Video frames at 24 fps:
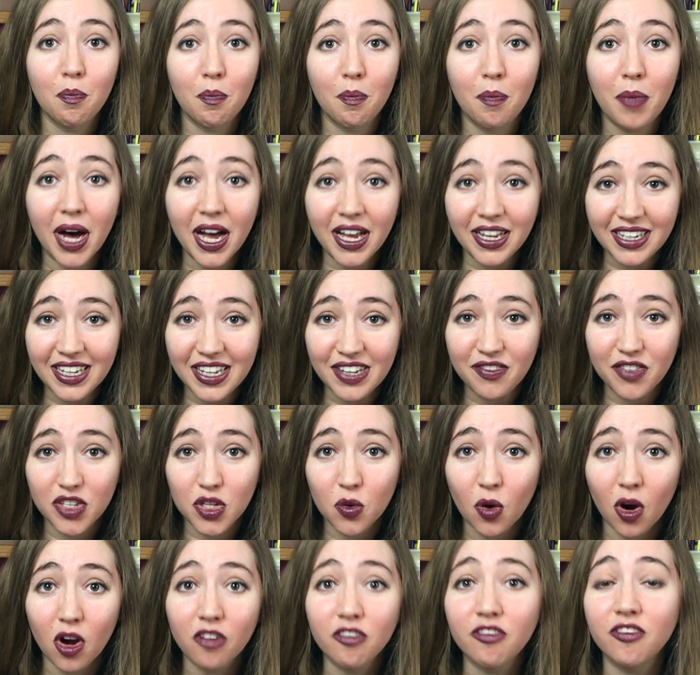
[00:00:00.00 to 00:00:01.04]
But if
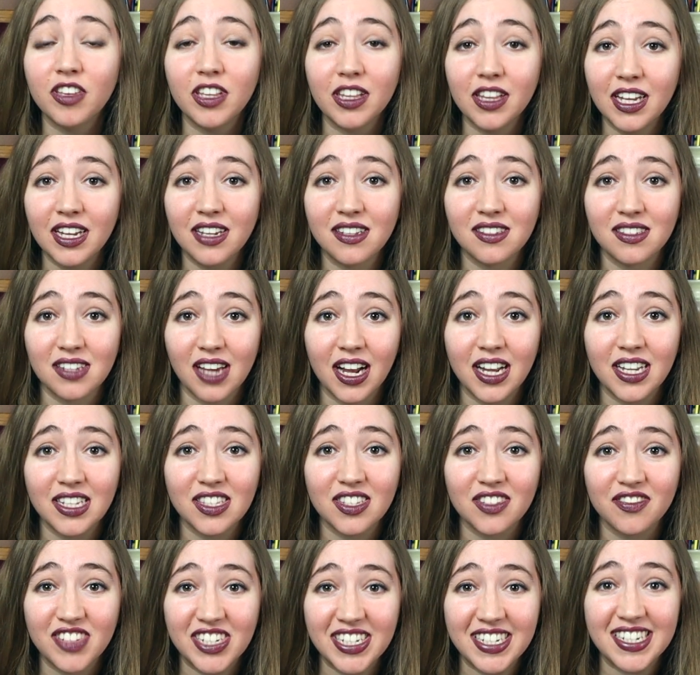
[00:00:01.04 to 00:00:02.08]
you are feeling
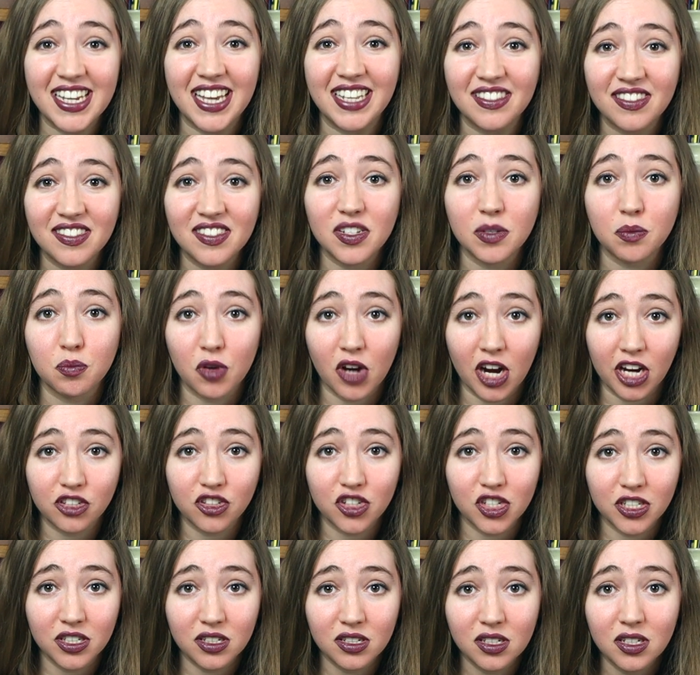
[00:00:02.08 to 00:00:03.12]
signs of intense
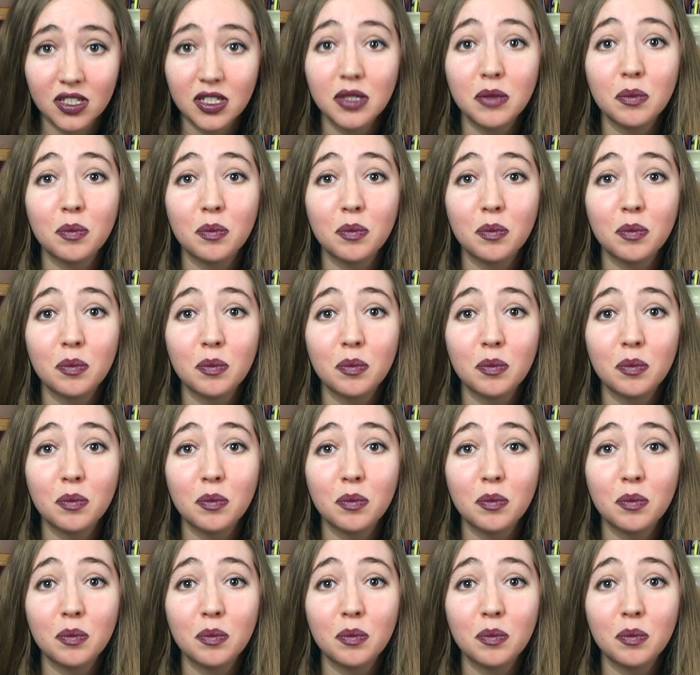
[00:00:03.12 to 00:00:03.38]
depression,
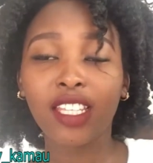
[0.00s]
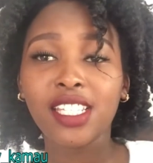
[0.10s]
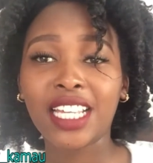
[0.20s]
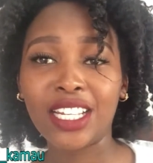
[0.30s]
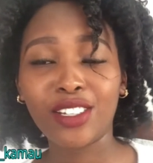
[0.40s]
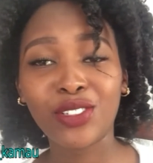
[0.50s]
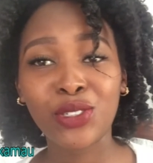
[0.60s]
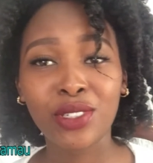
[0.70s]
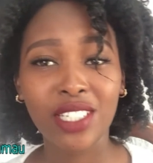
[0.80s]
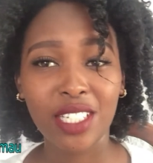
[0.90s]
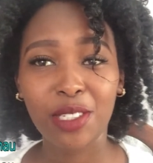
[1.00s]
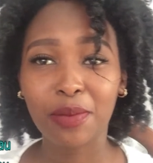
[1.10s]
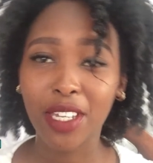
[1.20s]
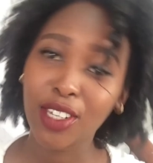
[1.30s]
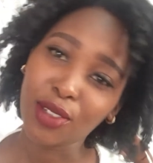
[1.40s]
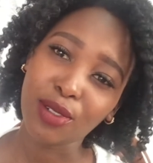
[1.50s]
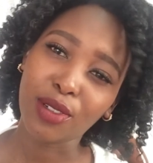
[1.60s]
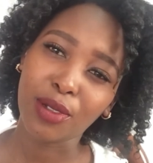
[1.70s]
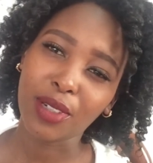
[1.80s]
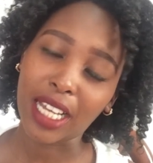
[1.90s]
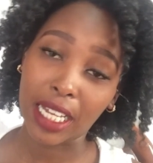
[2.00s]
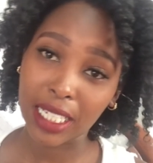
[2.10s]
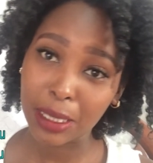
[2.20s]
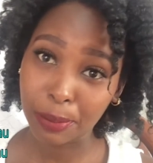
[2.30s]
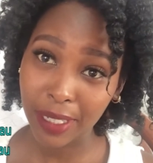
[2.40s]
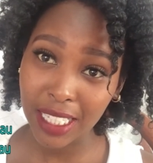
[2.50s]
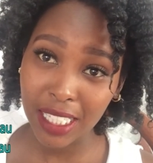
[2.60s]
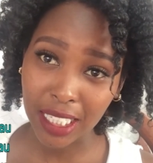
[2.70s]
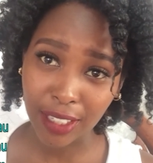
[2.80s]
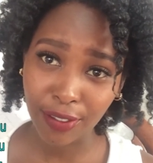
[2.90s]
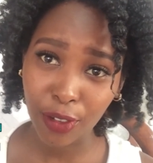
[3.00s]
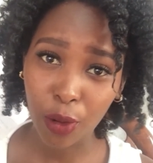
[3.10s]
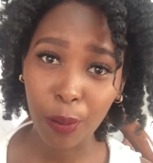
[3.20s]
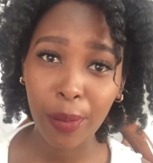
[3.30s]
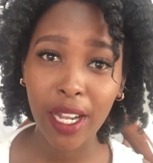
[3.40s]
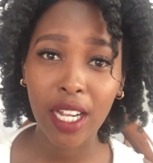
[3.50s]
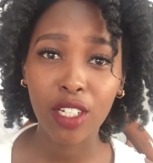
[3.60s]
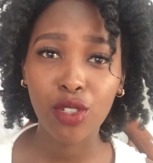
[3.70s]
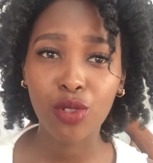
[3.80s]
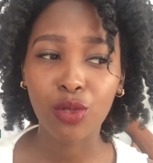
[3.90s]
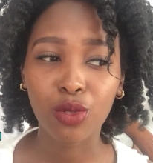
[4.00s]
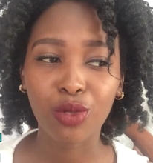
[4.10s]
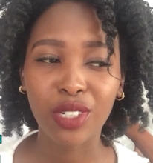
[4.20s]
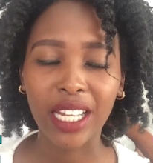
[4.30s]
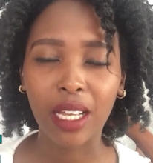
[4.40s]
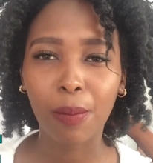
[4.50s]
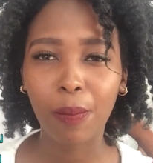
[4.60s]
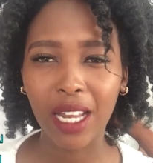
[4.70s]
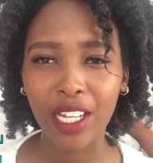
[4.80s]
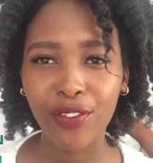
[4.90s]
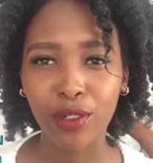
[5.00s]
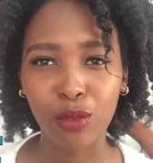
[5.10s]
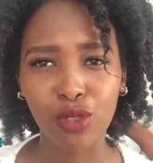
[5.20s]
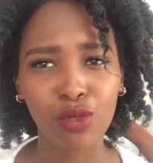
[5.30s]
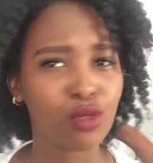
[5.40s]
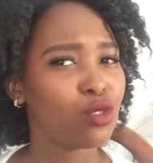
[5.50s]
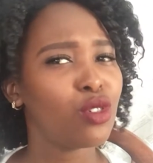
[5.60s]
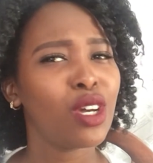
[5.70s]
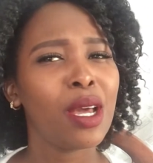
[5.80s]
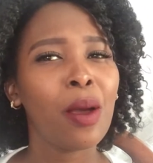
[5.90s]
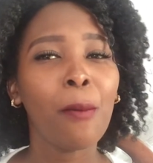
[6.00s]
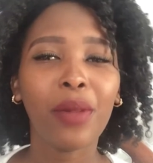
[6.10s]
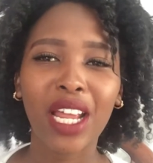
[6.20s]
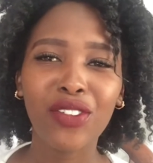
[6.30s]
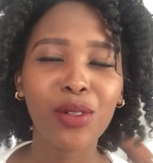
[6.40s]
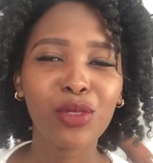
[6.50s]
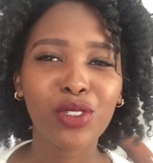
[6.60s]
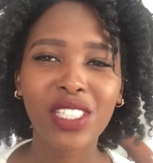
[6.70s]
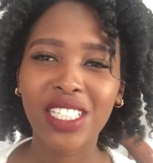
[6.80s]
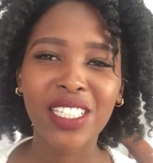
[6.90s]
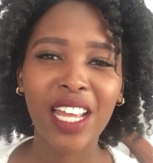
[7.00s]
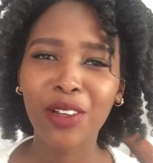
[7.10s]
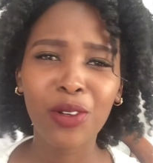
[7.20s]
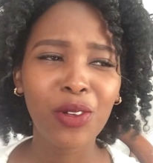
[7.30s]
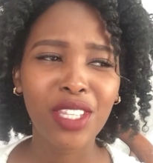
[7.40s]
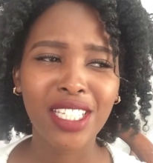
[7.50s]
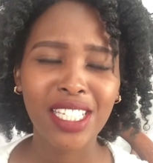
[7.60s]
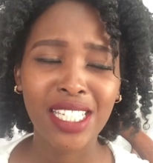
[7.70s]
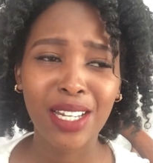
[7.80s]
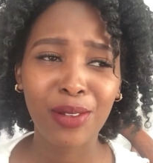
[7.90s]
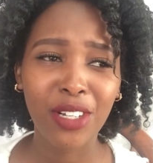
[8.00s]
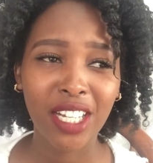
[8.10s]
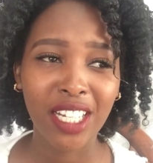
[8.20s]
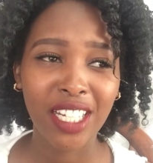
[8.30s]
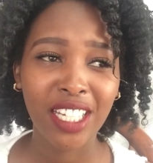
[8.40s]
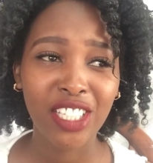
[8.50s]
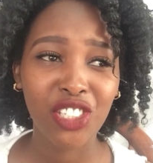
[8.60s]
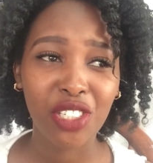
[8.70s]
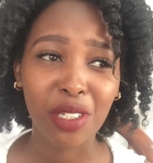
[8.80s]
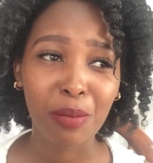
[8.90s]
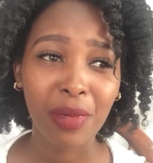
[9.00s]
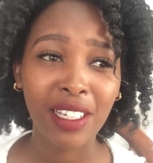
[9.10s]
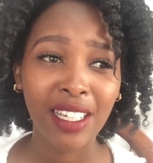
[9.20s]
This kind of shoes just make you look expensive compared to like platform shoes. You know, platform shoes just, I don't know, they just look cheap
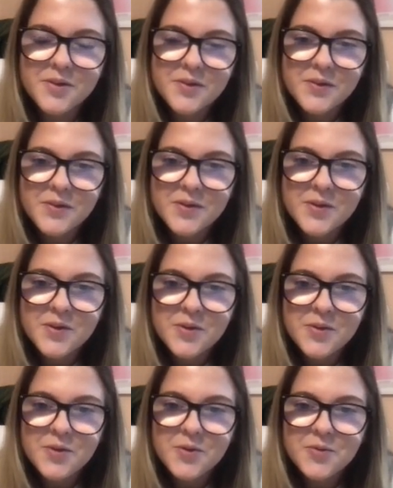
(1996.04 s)

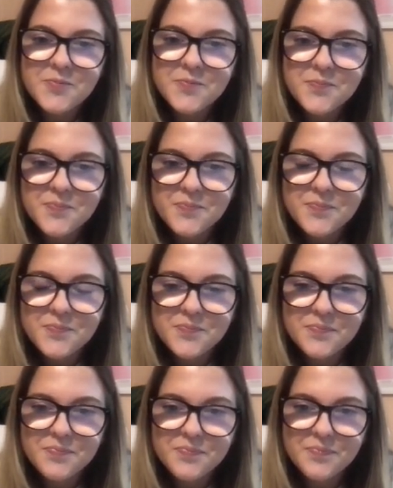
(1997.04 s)

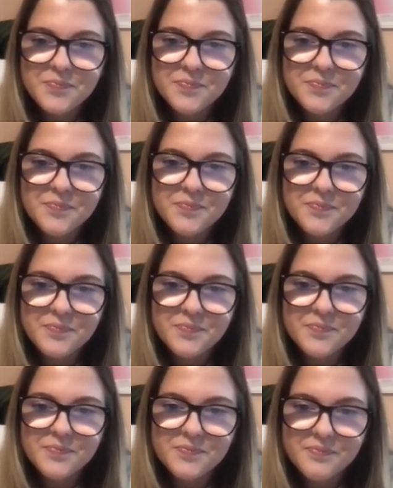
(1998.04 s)

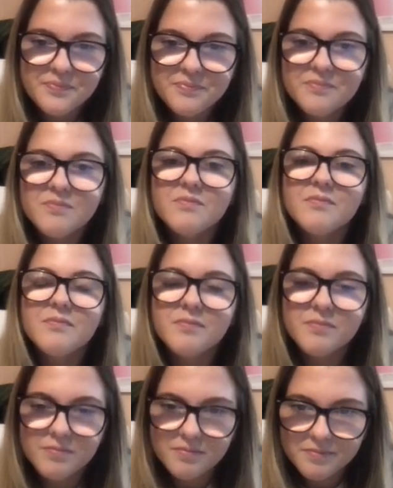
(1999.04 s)

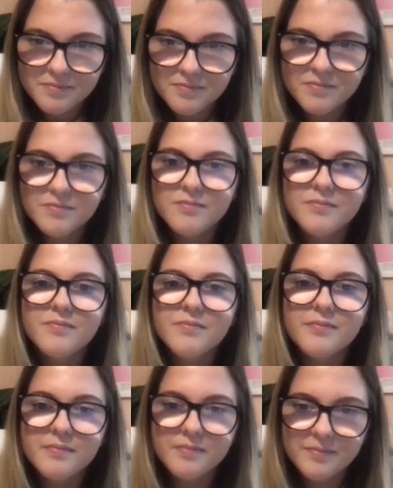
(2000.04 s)

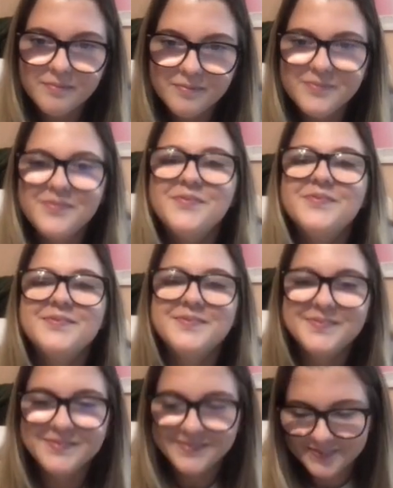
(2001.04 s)

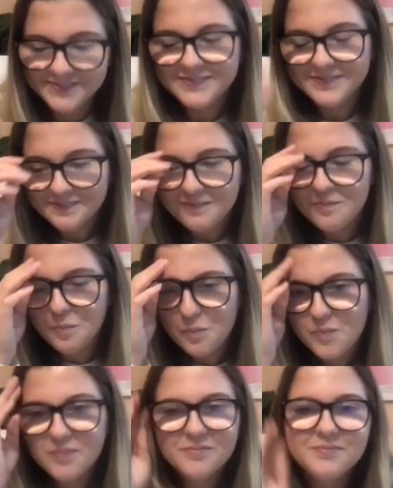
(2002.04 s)
No words are spoken by the person on screen.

------------------------------------------------

Only the lines from the line with "[00:00:03.12 to 00:00:03.38]" through the end of the records belong in your copy. Repeat them exactly, without pictures.

[00:00:03.12 to 00:00:03.38]
depression,
[0.00s]
[0.10s]
[0.20s]
[0.30s]
[0.40s]
[0.50s]
[0.60s]
[0.70s]
[0.80s]
[0.90s]
[1.00s]
[1.10s]
[1.20s]
[1.30s]
[1.40s]
[1.50s]
[1.60s]
[1.70s]
[1.80s]
[1.90s]
[2.00s]
[2.10s]
[2.20s]
[2.30s]
[2.40s]
[2.50s]
[2.60s]
[2.70s]
[2.80s]
[2.90s]
[3.00s]
[3.10s]
[3.20s]
[3.30s]
[3.40s]
[3.50s]
[3.60s]
[3.70s]
[3.80s]
[3.90s]
[4.00s]
[4.10s]
[4.20s]
[4.30s]
[4.40s]
[4.50s]
[4.60s]
[4.70s]
[4.80s]
[4.90s]
[5.00s]
[5.10s]
[5.20s]
[5.30s]
[5.40s]
[5.50s]
[5.60s]
[5.70s]
[5.80s]
[5.90s]
[6.00s]
[6.10s]
[6.20s]
[6.30s]
[6.40s]
[6.50s]
[6.60s]
[6.70s]
[6.80s]
[6.90s]
[7.00s]
[7.10s]
[7.20s]
[7.30s]
[7.40s]
[7.50s]
[7.60s]
[7.70s]
[7.80s]
[7.90s]
[8.00s]
[8.10s]
[8.20s]
[8.30s]
[8.40s]
[8.50s]
[8.60s]
[8.70s]
[8.80s]
[8.90s]
[9.00s]
[9.10s]
[9.20s]
This kind of shoes just make you look expensive compared to like platform shoes. You know, platform shoes just, I don't know, they just look cheap
(1996.04 s)

(1997.04 s)

(1998.04 s)

(1999.04 s)

(2000.04 s)

(2001.04 s)

(2002.04 s)
No words are spoken by the person on screen.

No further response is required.